Instructions to follow: Print every record below exactly as it stands, but leave out the pictures.

Given data:
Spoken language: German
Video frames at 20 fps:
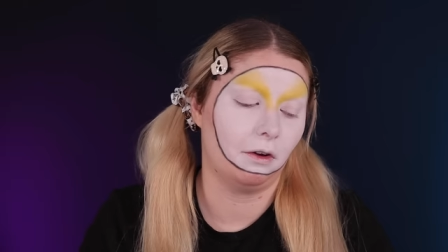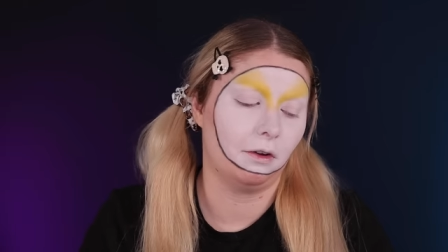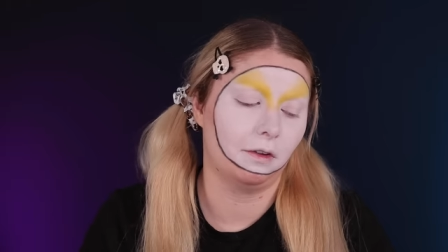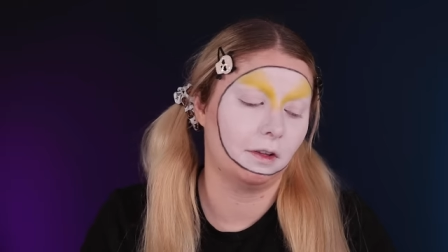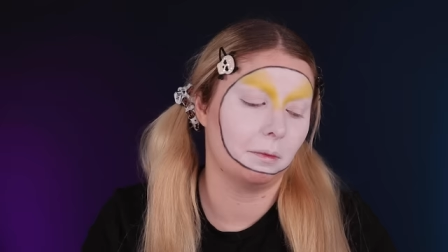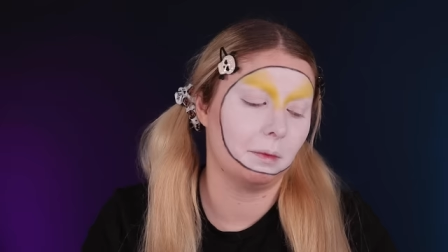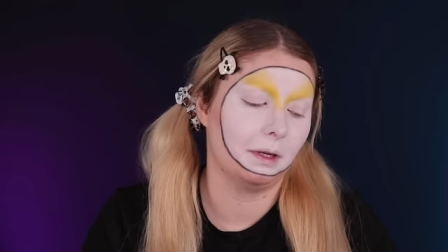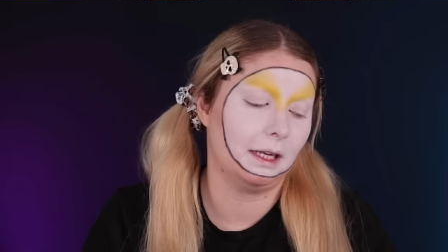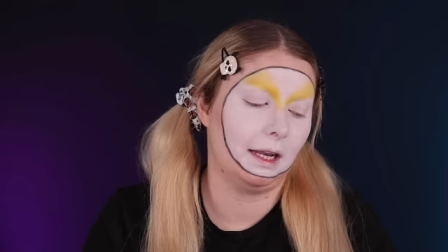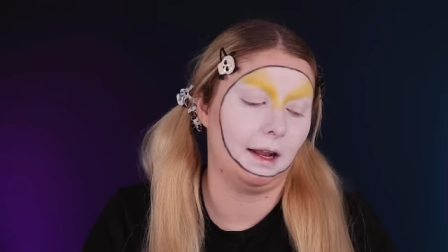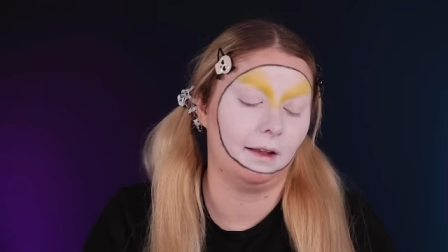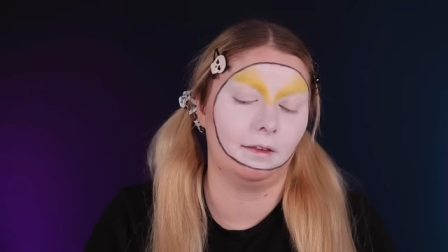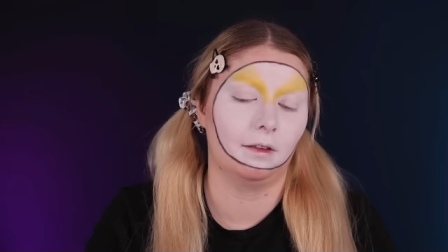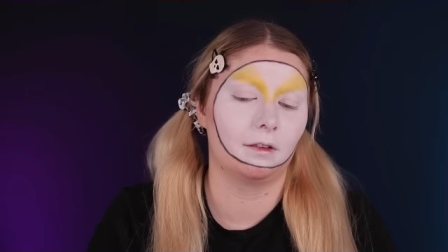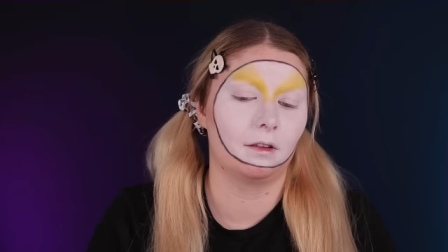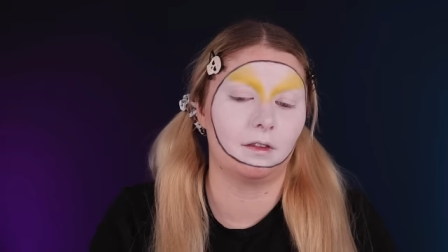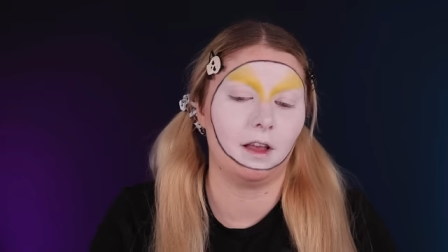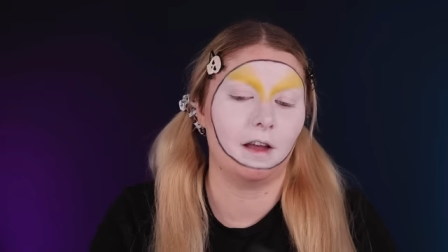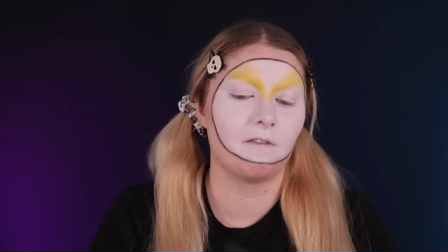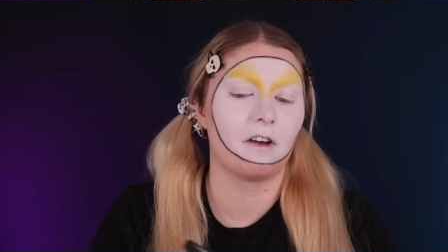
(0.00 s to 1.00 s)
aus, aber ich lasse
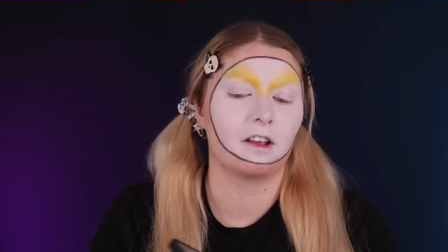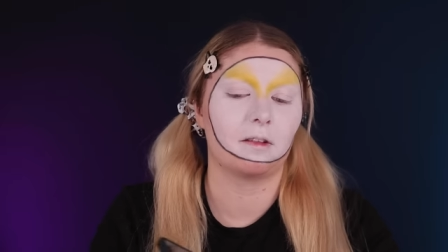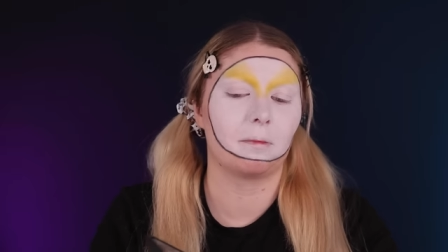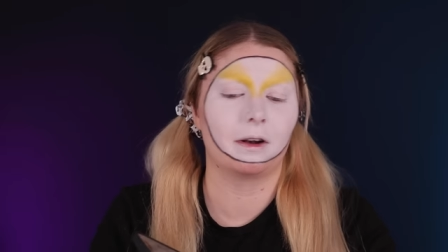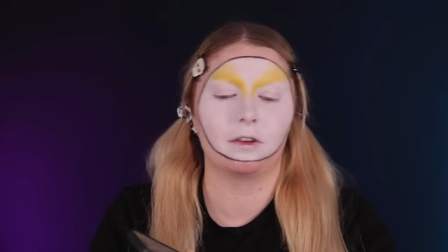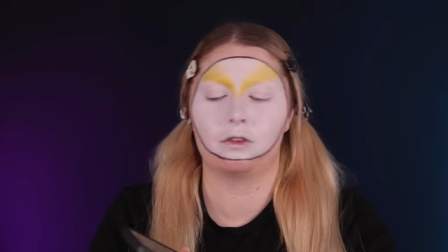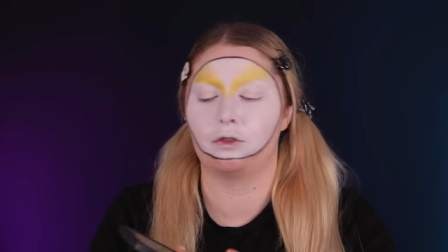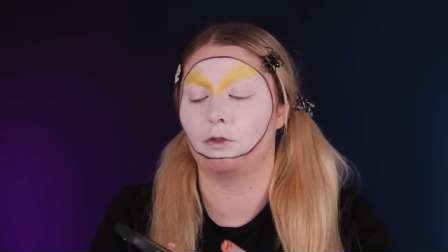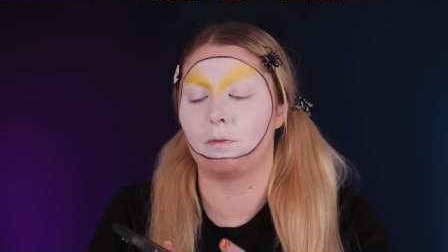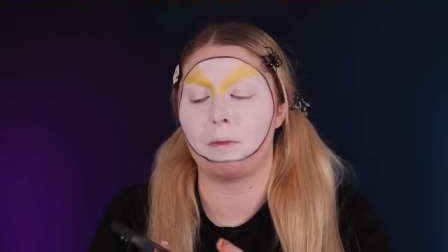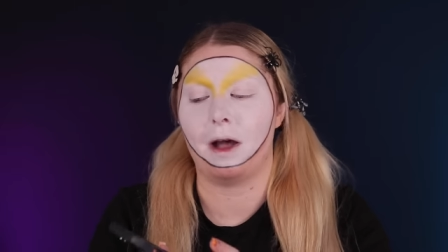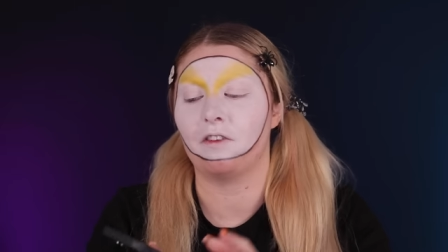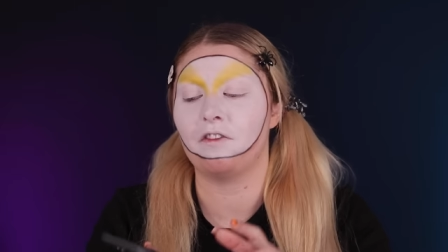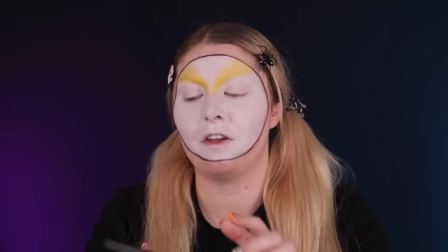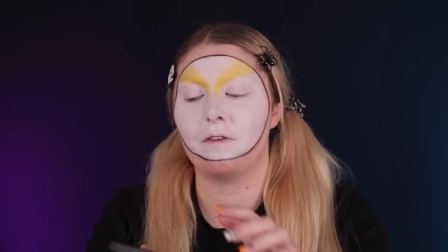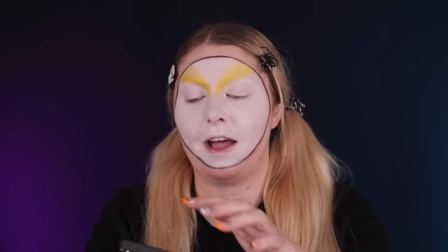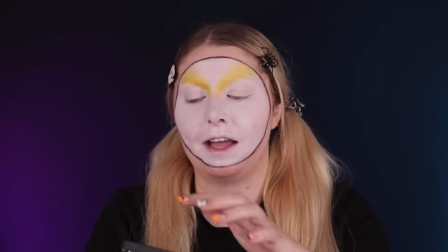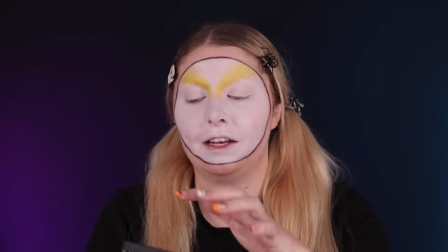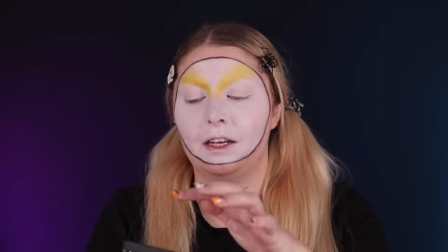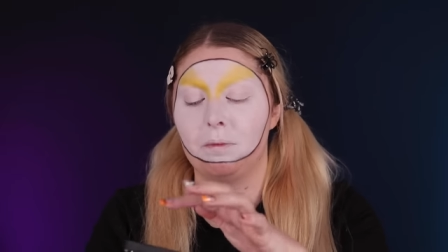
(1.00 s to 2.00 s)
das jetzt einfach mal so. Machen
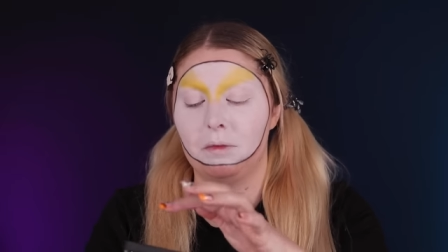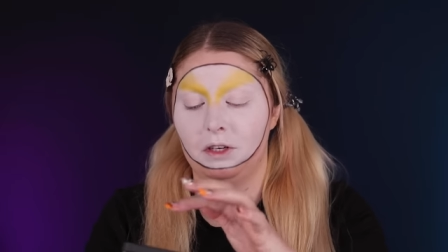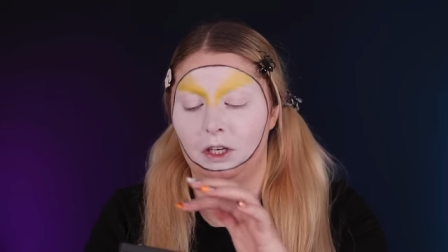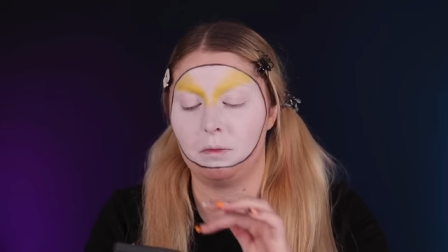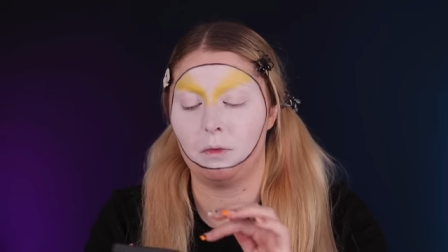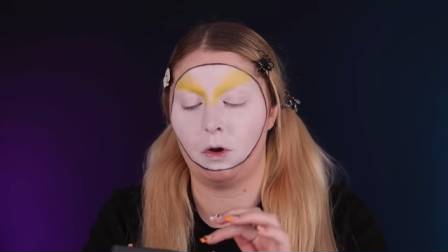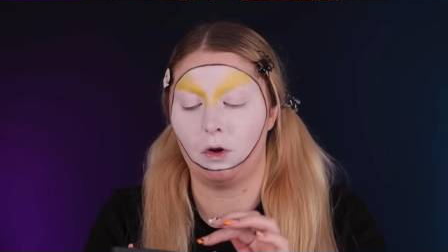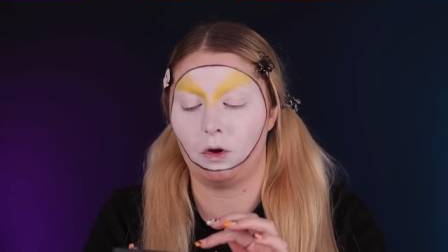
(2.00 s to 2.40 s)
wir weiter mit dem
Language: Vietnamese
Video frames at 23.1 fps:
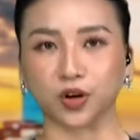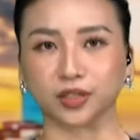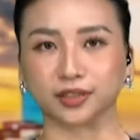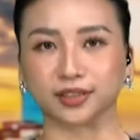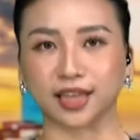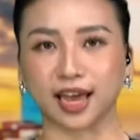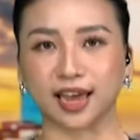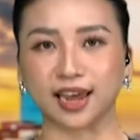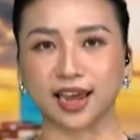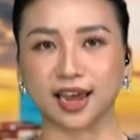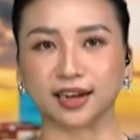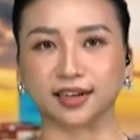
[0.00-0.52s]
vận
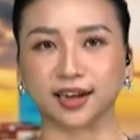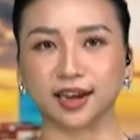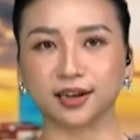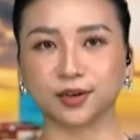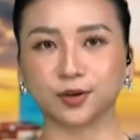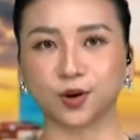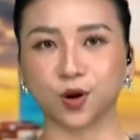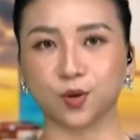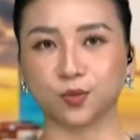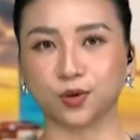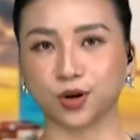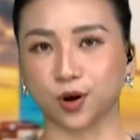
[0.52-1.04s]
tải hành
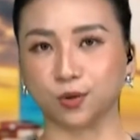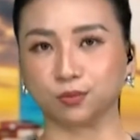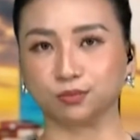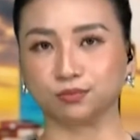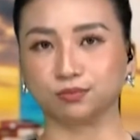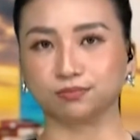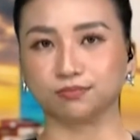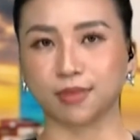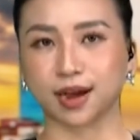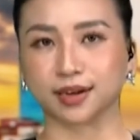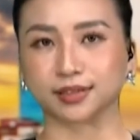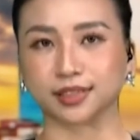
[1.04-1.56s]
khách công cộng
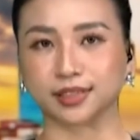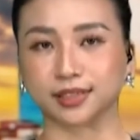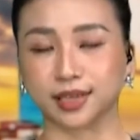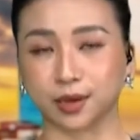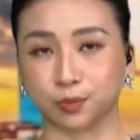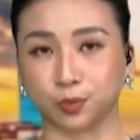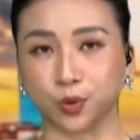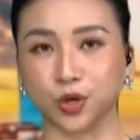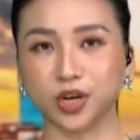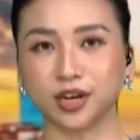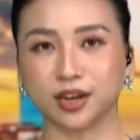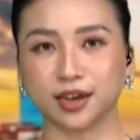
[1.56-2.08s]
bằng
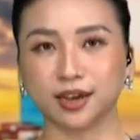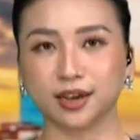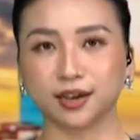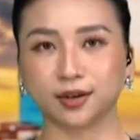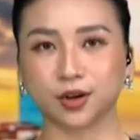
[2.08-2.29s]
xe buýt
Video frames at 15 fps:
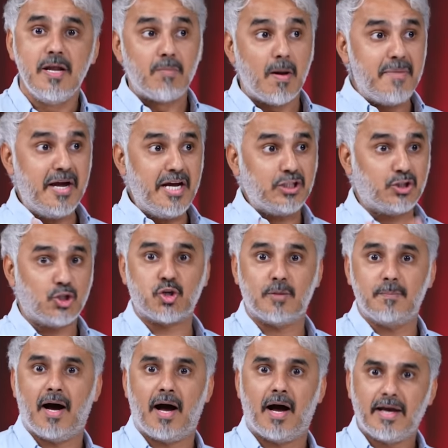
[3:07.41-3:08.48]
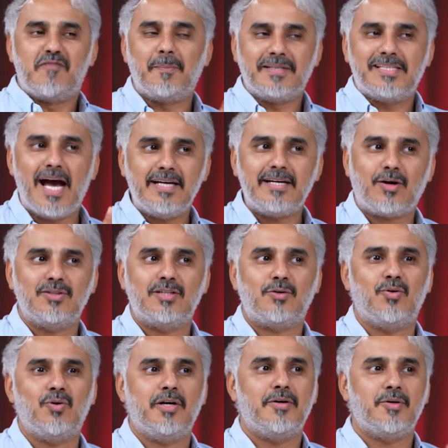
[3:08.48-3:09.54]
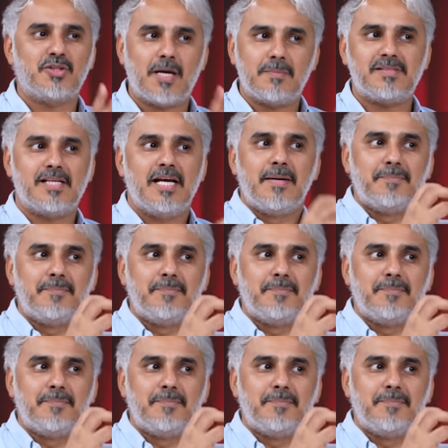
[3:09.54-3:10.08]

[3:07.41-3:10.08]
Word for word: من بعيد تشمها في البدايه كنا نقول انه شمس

Your response:
Spoken language: German
Video frames at 20 fps:
(0.00 s to 1.00 s)
aus, aber ich lasse
(1.00 s to 2.00 s)
das jetzt einfach mal so. Machen
(2.00 s to 2.40 s)
wir weiter mit dem
Language: Vietnamese
Video frames at 23.1 fps:
[0.00-0.52s]
vận
[0.52-1.04s]
tải hành
[1.04-1.56s]
khách công cộng
[1.56-2.08s]
bằng
[2.08-2.29s]
xe buýt
Video frames at 15 fps:
[3:07.41-3:08.48]
[3:08.48-3:09.54]
[3:09.54-3:10.08]

[3:07.41-3:10.08]
Word for word: من بعيد تشمها في البدايه كنا نقول انه شمس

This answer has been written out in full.